Based on ethnographic observations and interviews with members of two scientific communities (invasion biology and solar physics), I argue that (a lot of) these decisions are guided by a collective frame which I call “scientific trust”. Scientific trust is a community- specific frame that gets activated whenever the receiver of a scientific contribution has to decide on its use, but lacks relevant information regarding its use . According to the specific context of the reception the result of this activation can either lead to trust or mistrust in the contribution and thus guides the use decision.
I am going to present my methodological approach to collecting and analyzing data to identify collective frames, which remains a big challenge for empirical research. Doing so I will address the challenge of collecting data for studying a latent phenomenon like trust, and present the different types of scientific trust I identified in the reconstructioning of my empirical cases. Finally, I want to emphasize the value of the frame concept for theory building in science studies.

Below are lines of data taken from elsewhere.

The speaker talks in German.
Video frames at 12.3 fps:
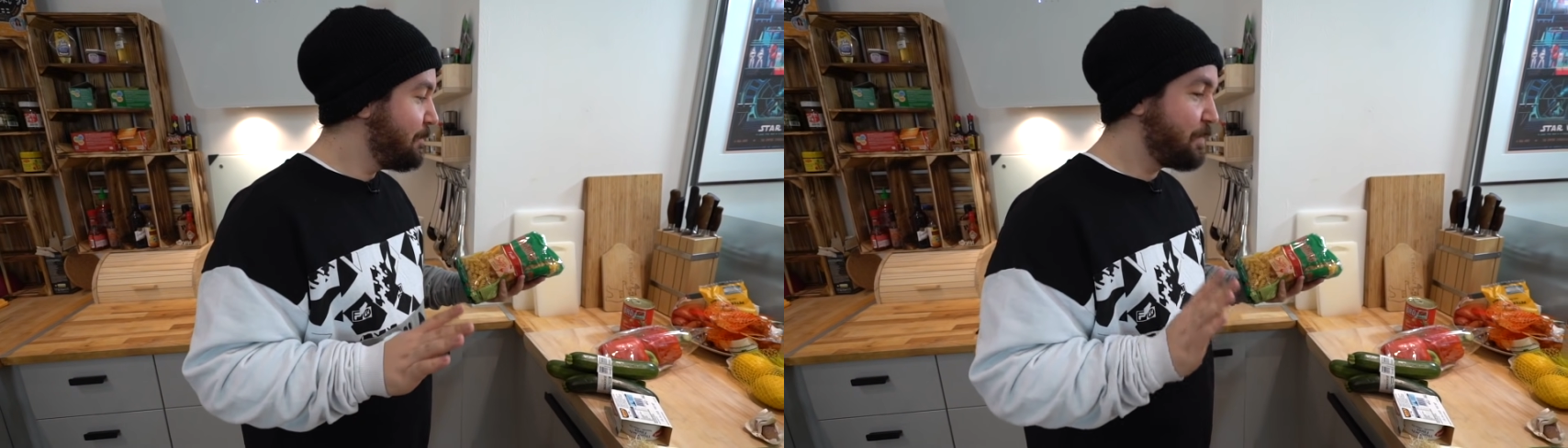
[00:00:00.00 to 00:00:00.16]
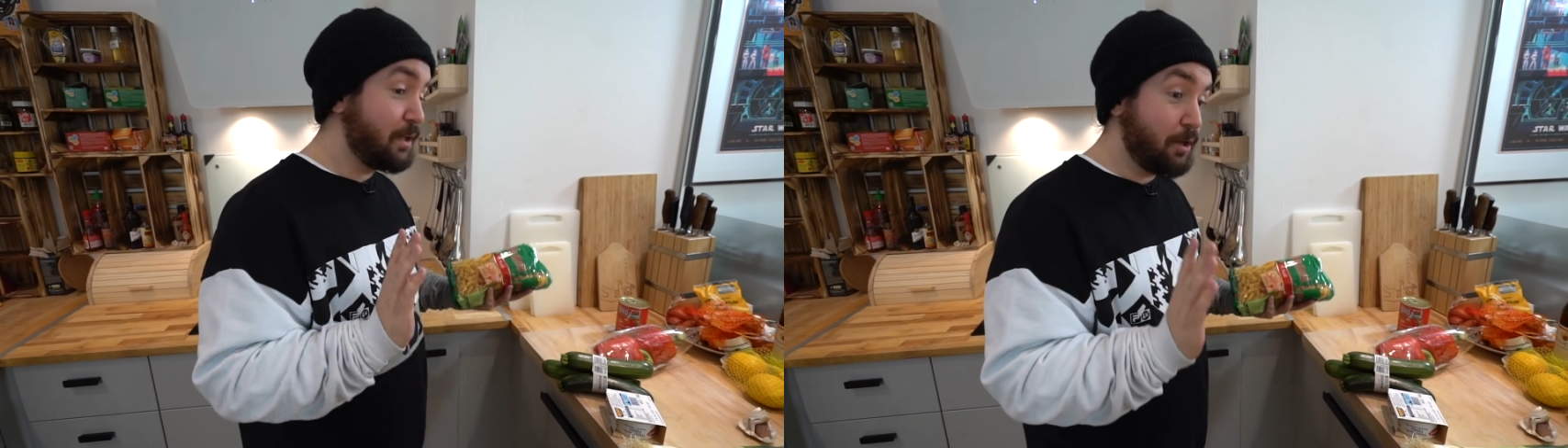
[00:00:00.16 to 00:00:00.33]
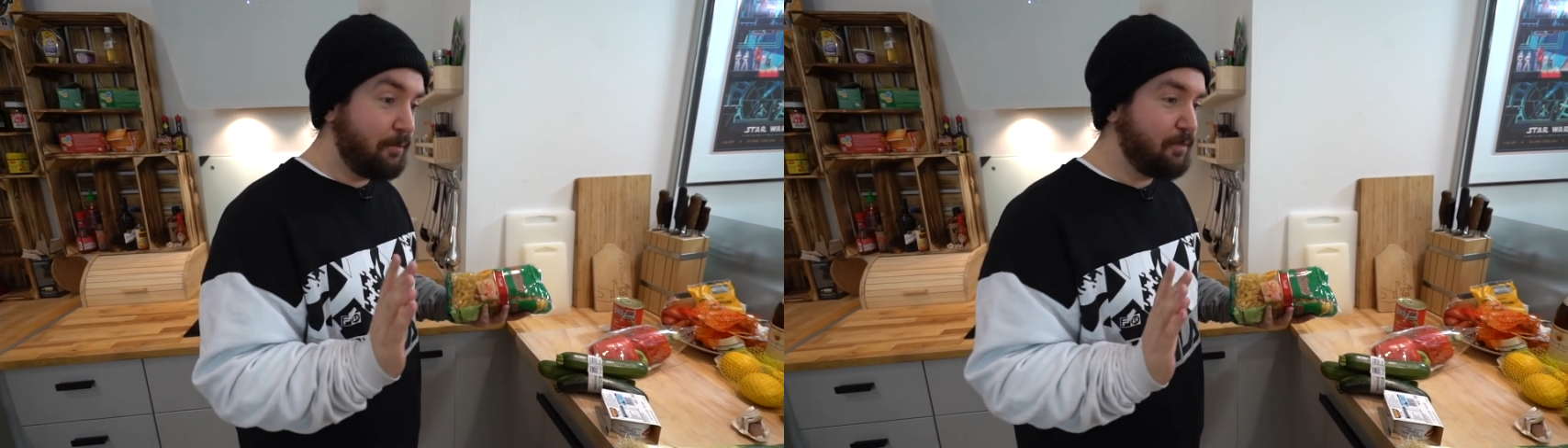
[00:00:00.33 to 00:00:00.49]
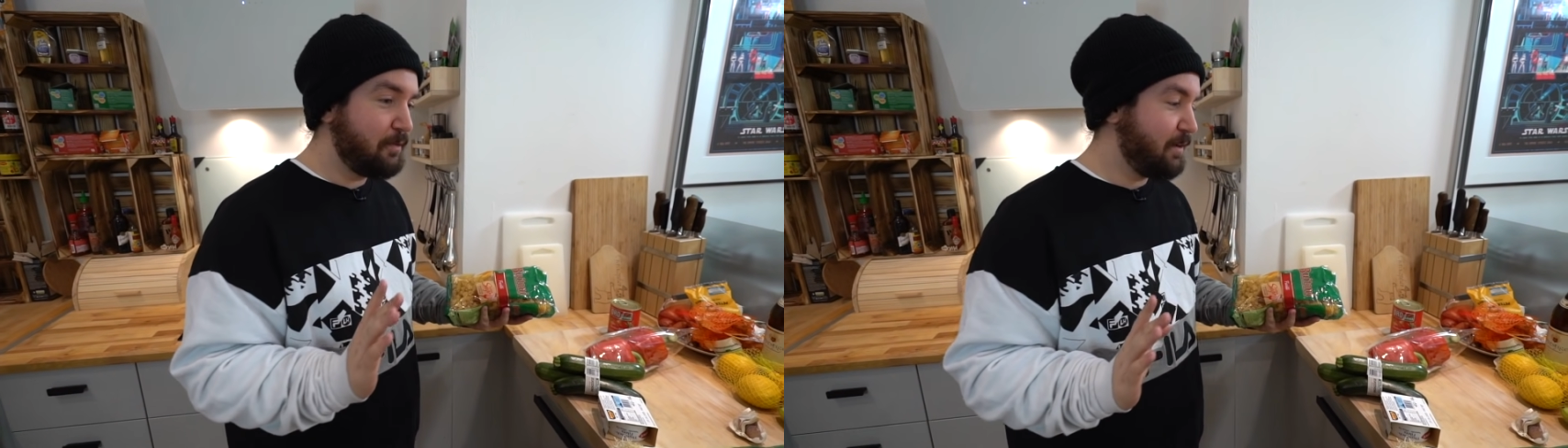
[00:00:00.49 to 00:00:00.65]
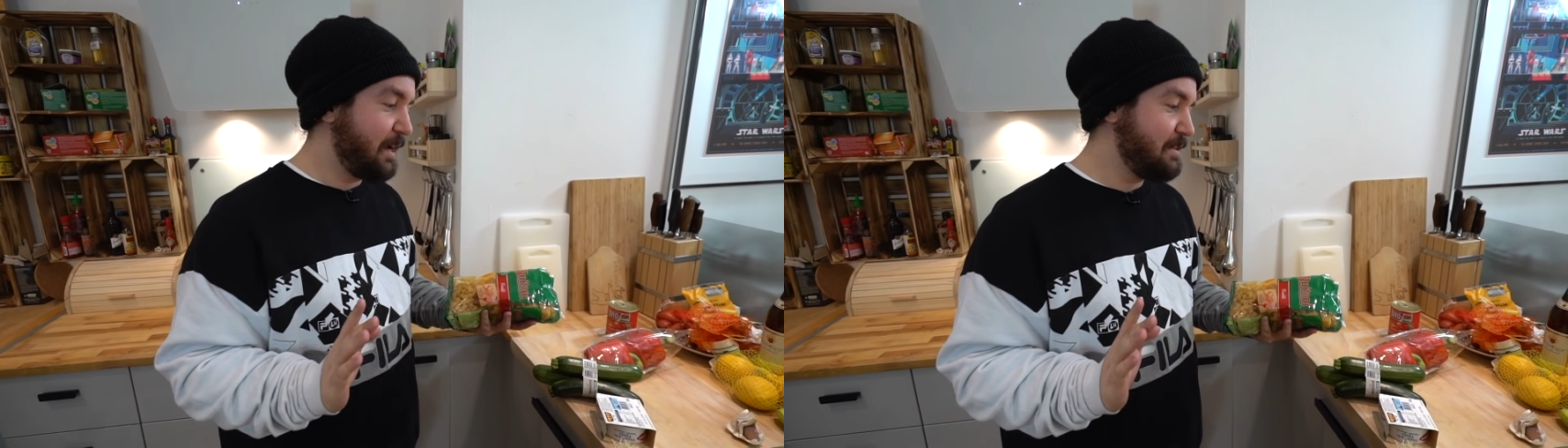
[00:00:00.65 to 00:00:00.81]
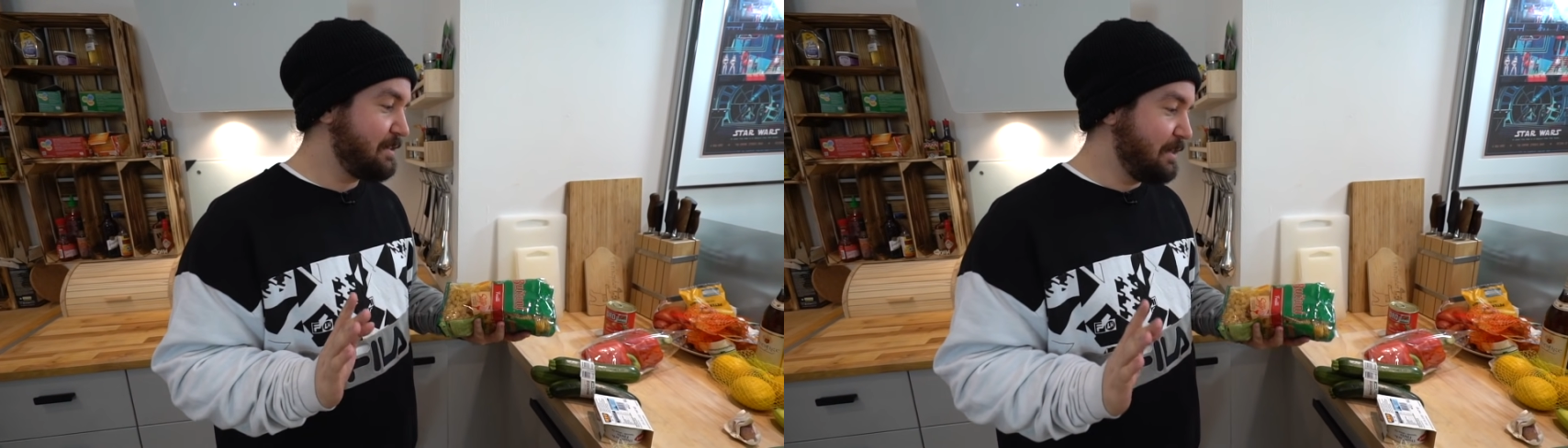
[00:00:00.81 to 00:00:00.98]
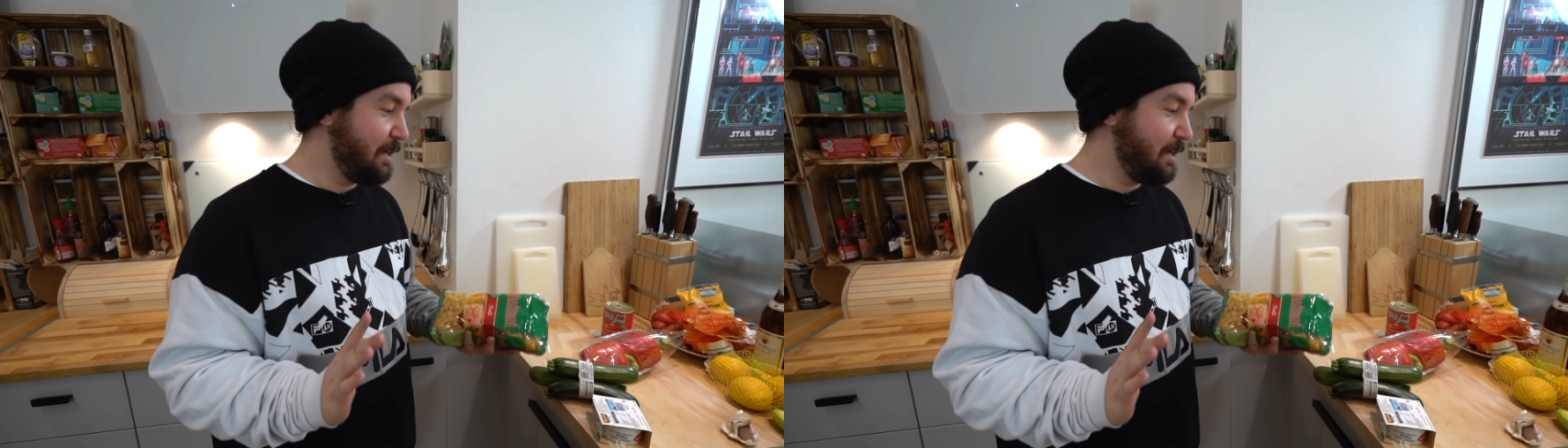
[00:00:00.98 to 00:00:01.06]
Ich hoffe, ich vergesse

Tobias Lehmann (TU Berlin)
Long abstract:
Negative results can be defined as outcomes of research processes that disappoint the expectations of individual researchers or of scientific communities. They are rarely published, as editors, reviewers and authors tend to favour positive results, even though researchers have repeatedly emphasised the value of negative results in collective knowledge production, such as their potential to falsify erroneous assumptions, and have called for initiatives to facilitate their communication. However, as one of these initiatives, journals dedicated to the publication of negative results, shows, the availability of this publication channel has not led to a change in researchers’ publication practices.
I will draw on publication data to illustrate this lack of uptake by authors, as shown by the very low numbers of papers published by these journals, and on document analyses of public statements by researchers arguing for or against the publication of negative results to reconstruct competing sets of collective frames that may account for the failure of ‘journals of negative results’ to become established as viable publication venues. The analysis shows a tension between unconditional ascriptions of (epistemological and practical) value to negative results and a questioning of both this unconditional value and of the journal article as the adequate medium for communicating negative results.
In conclusion, I argue that while other ways to communicate negative results might prove more successful, the genre of the research article, which is linked to specific expectations on the parts of authors and readers, does not appear to fit this purpose.